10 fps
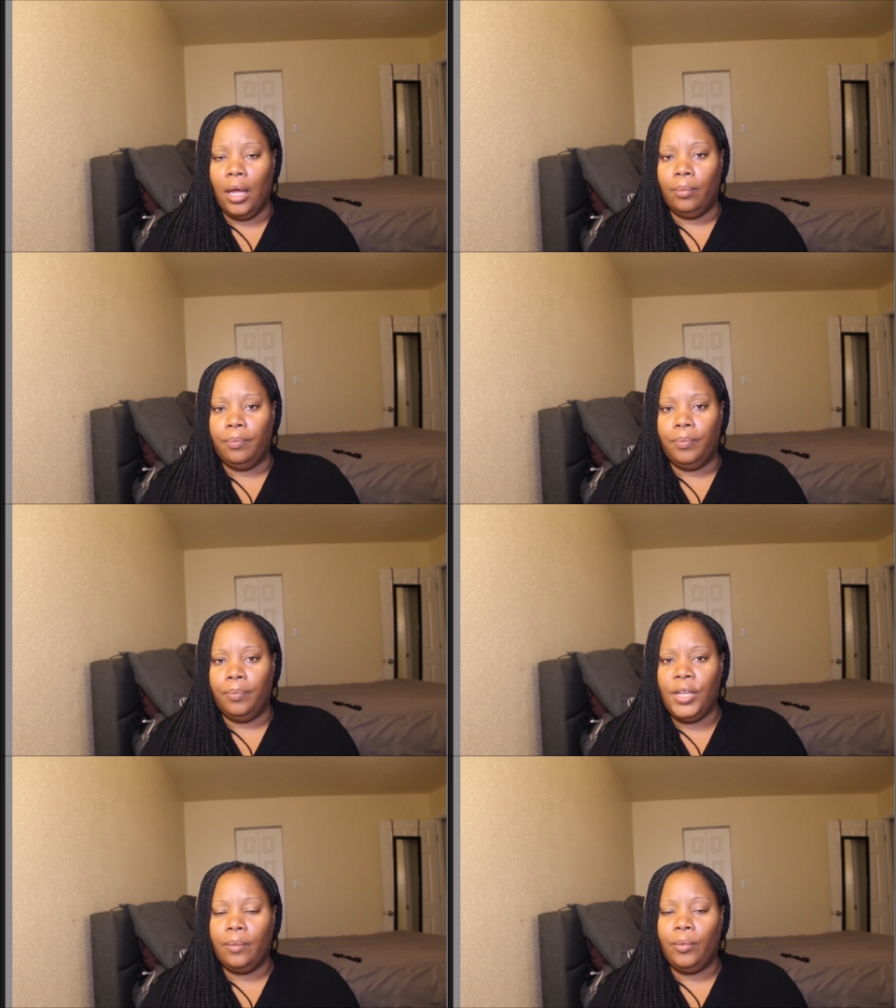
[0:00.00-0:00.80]

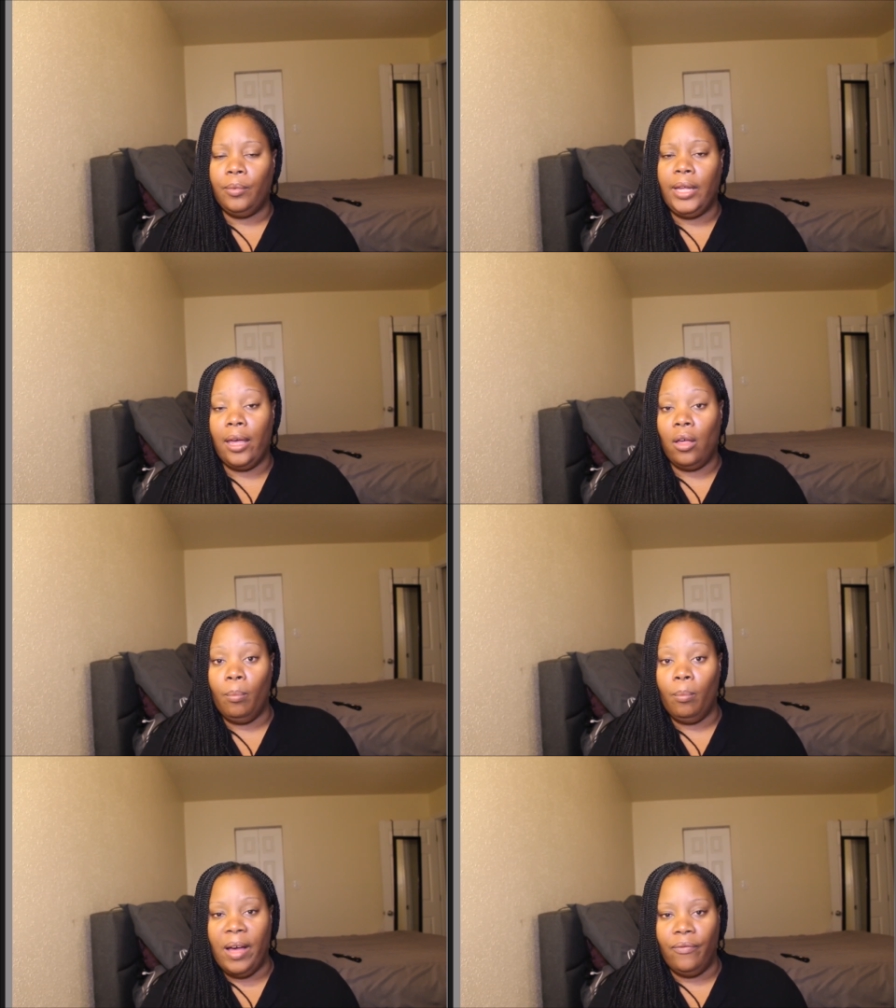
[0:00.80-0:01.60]
Bishop
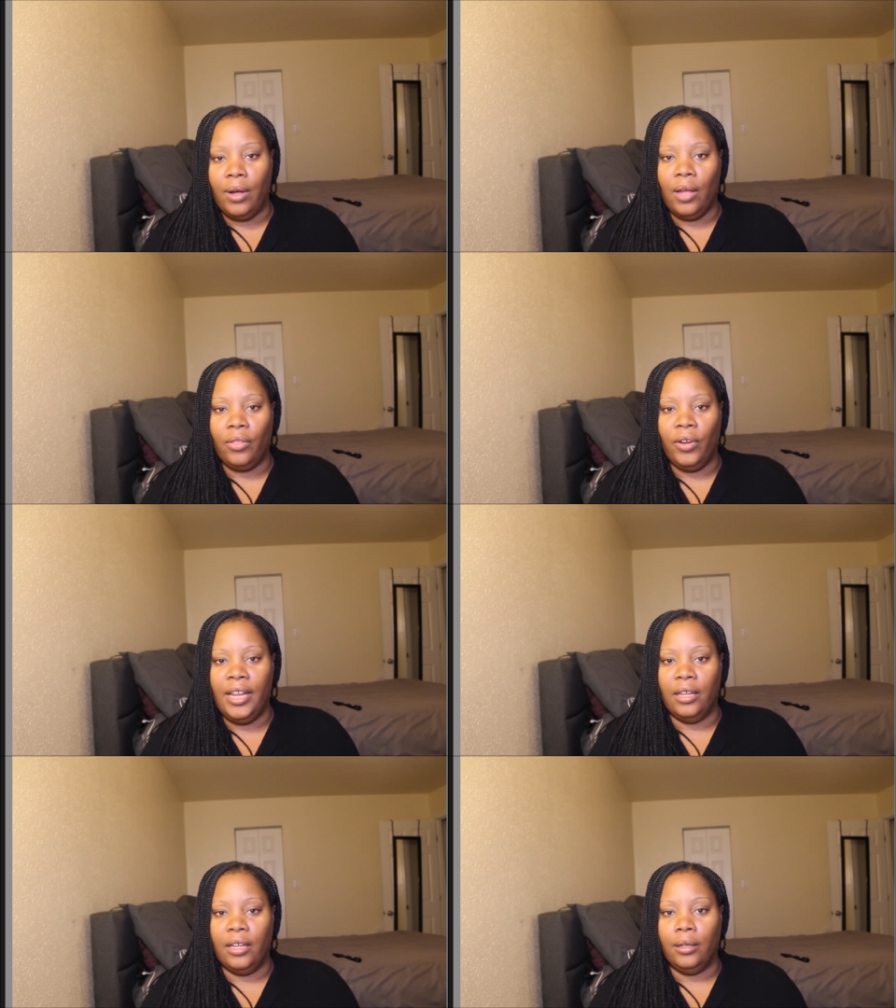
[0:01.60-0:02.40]
killed my father in
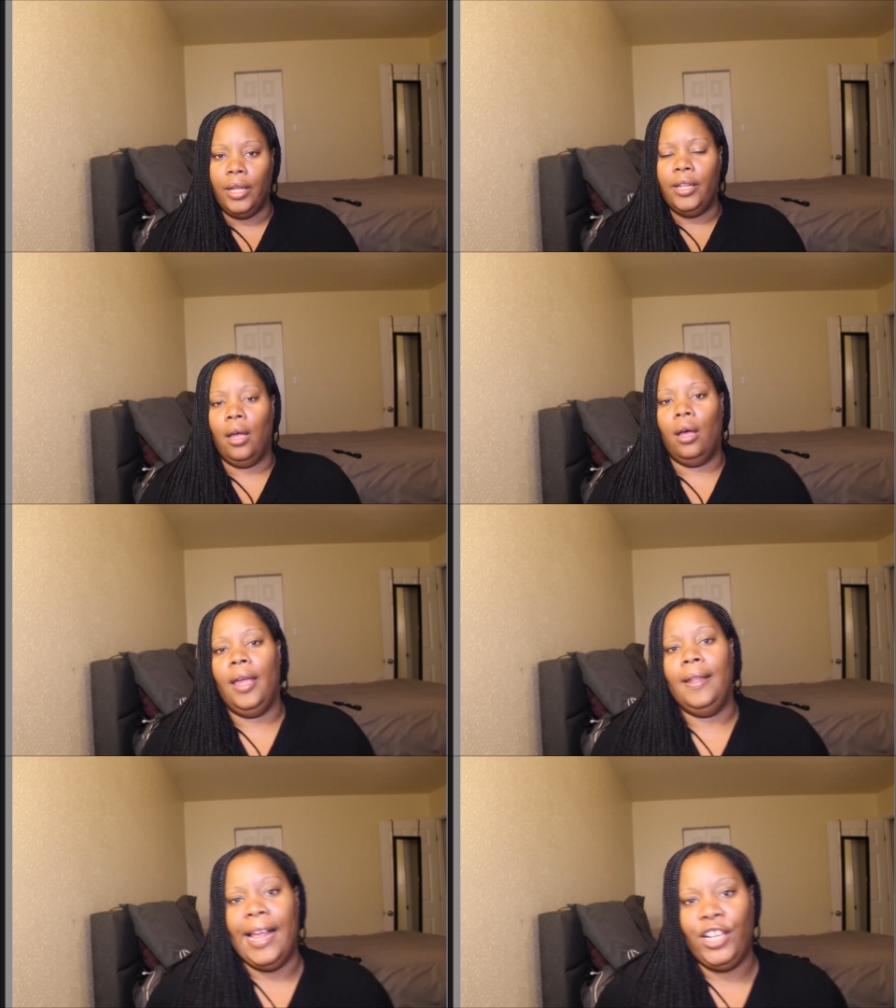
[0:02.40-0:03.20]

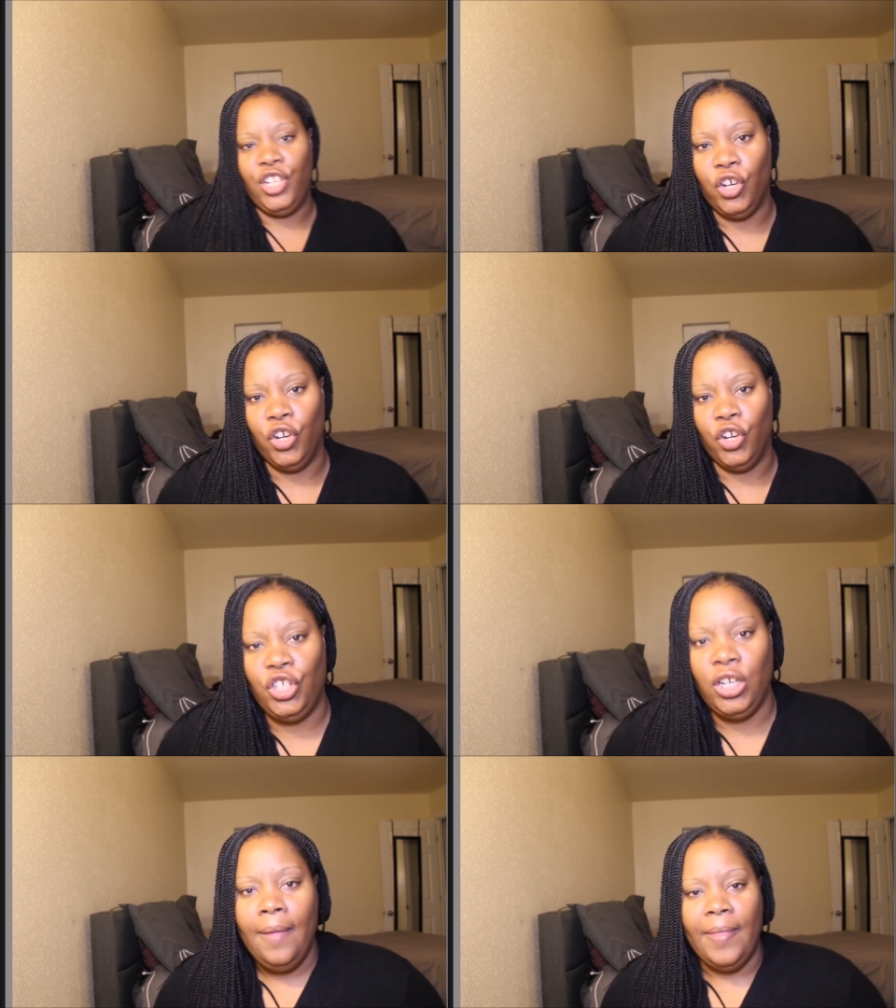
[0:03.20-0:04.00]
that church
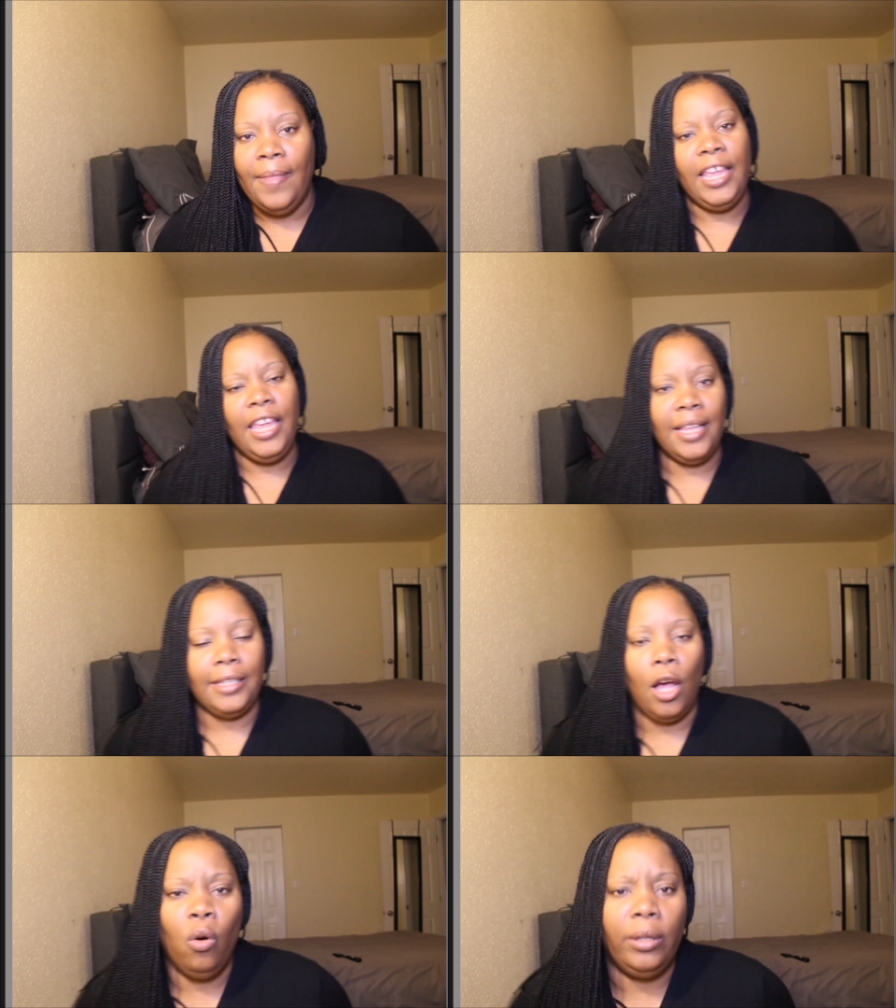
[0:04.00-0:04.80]
that
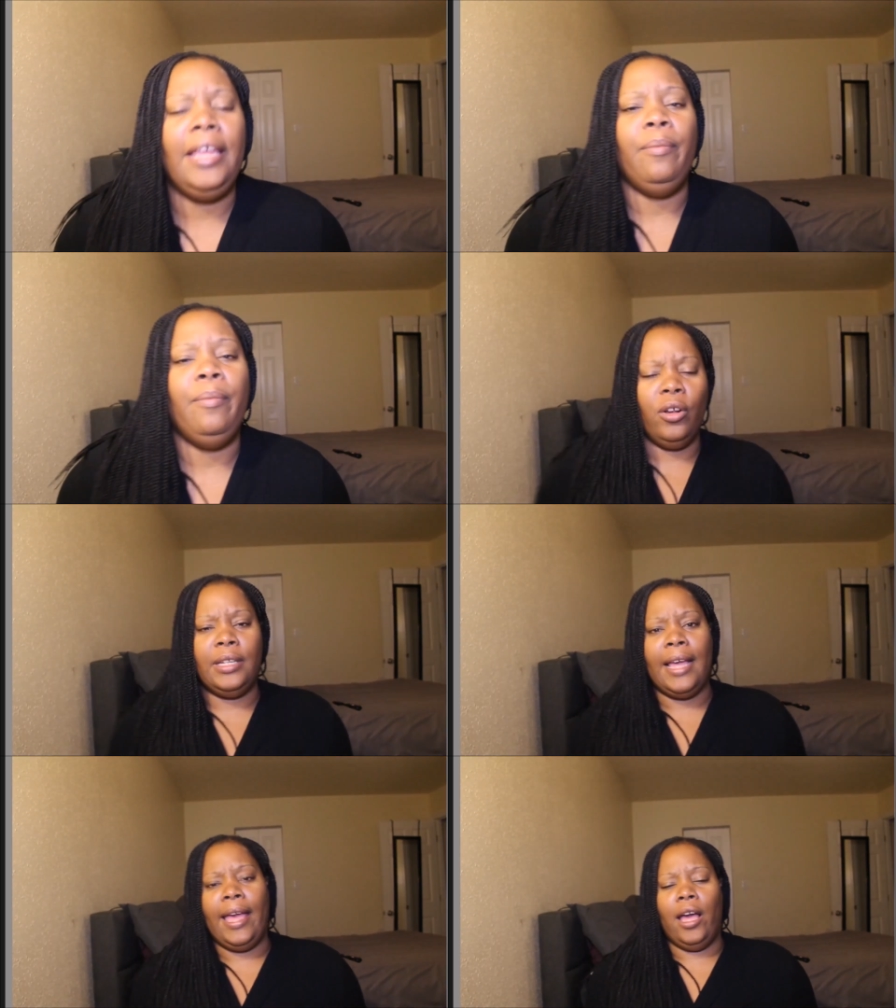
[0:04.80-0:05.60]
he burned
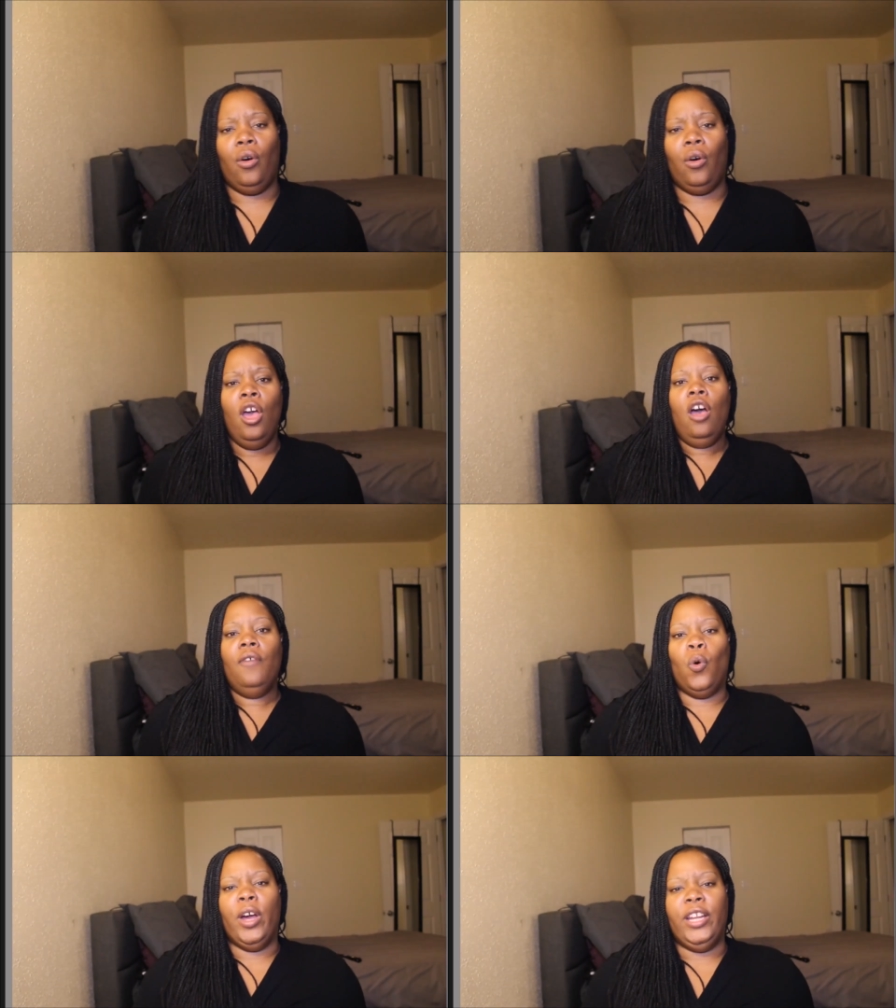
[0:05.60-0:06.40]
down
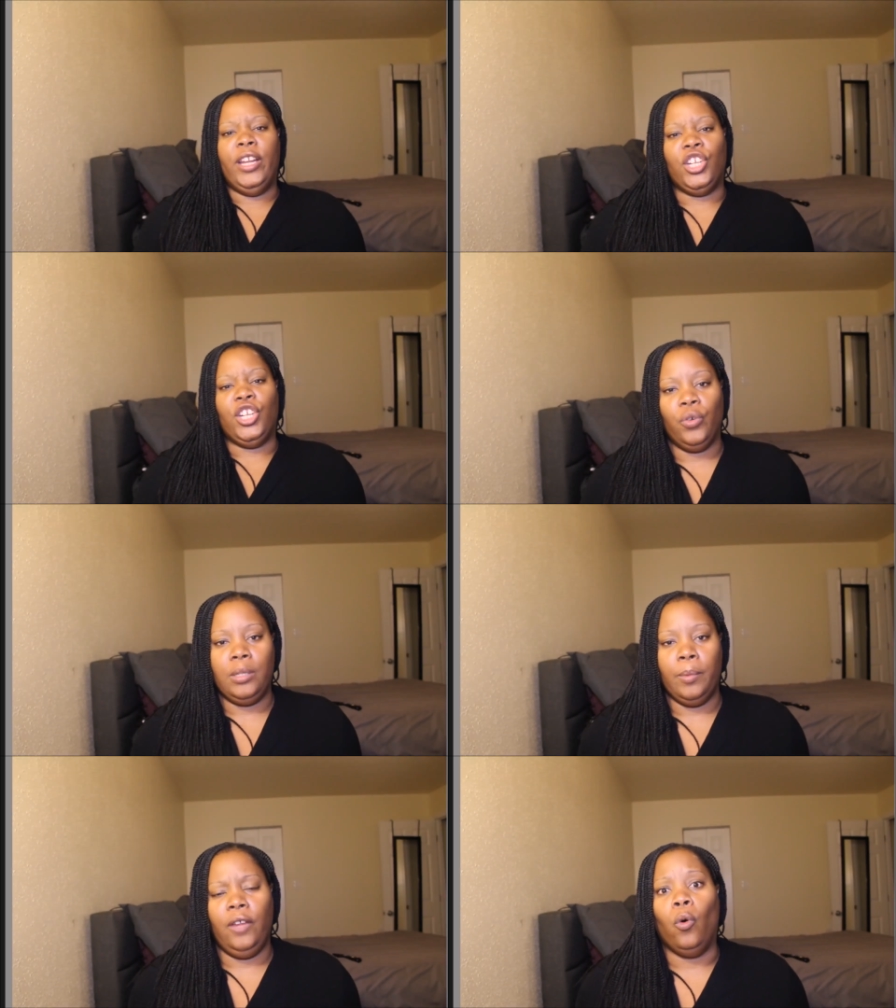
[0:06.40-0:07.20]
for an insurance
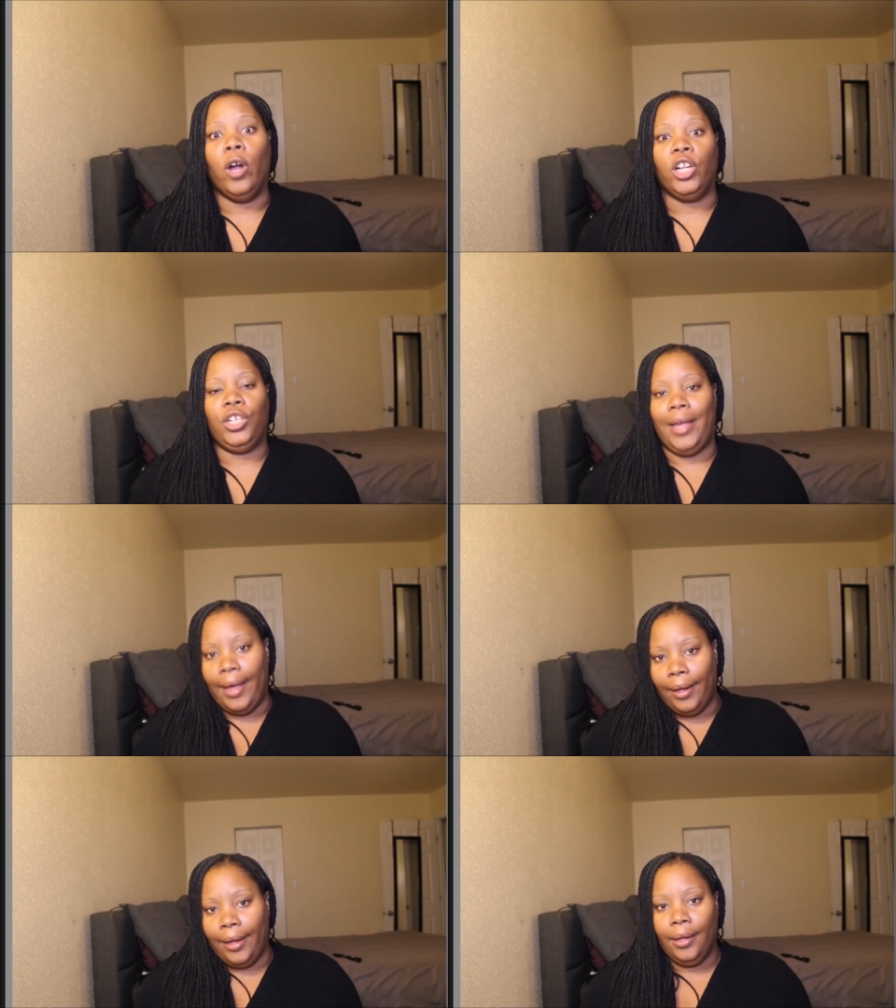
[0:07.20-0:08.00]
money, for a
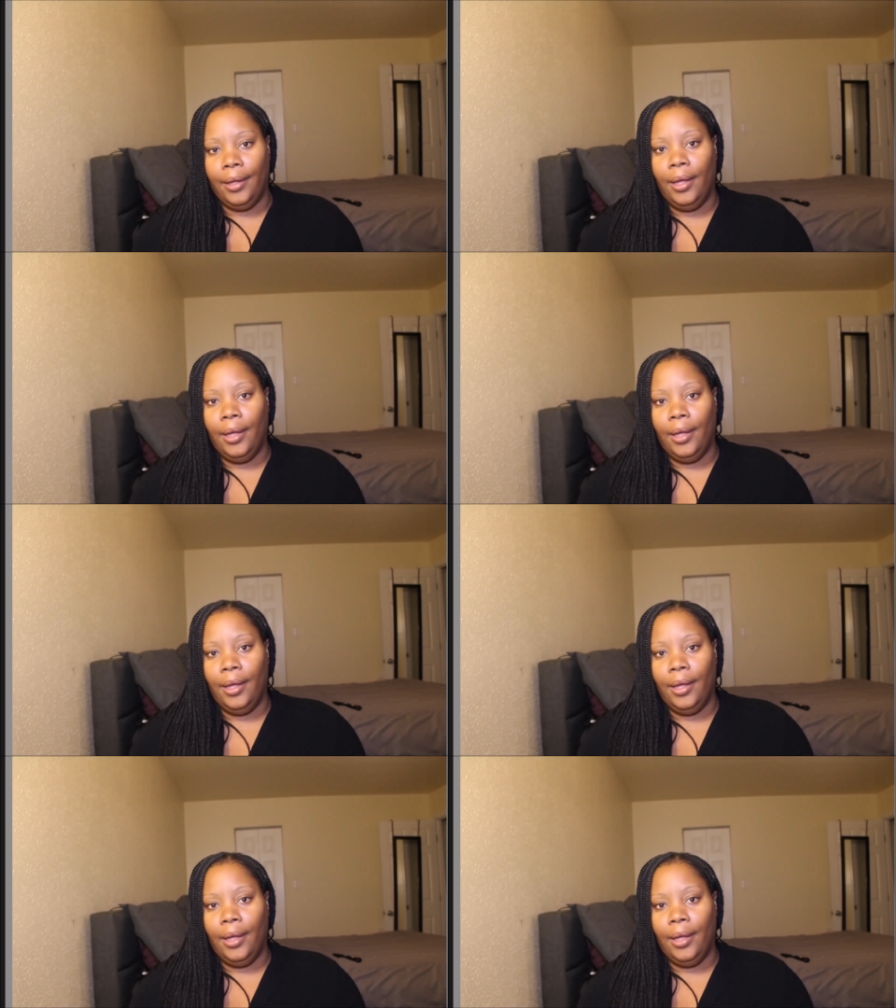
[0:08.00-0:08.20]
check.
# # # #
**TASK GOAL**
Restate each line of the material word for word, skipping any picture.

**RESULT**
10 fps
[0:00.00-0:00.80]

[0:00.80-0:01.60]
Bishop
[0:01.60-0:02.40]
killed my father in
[0:02.40-0:03.20]

[0:03.20-0:04.00]
that church
[0:04.00-0:04.80]
that
[0:04.80-0:05.60]
he burned
[0:05.60-0:06.40]
down
[0:06.40-0:07.20]
for an insurance
[0:07.20-0:08.00]
money, for a
[0:08.00-0:08.20]
check.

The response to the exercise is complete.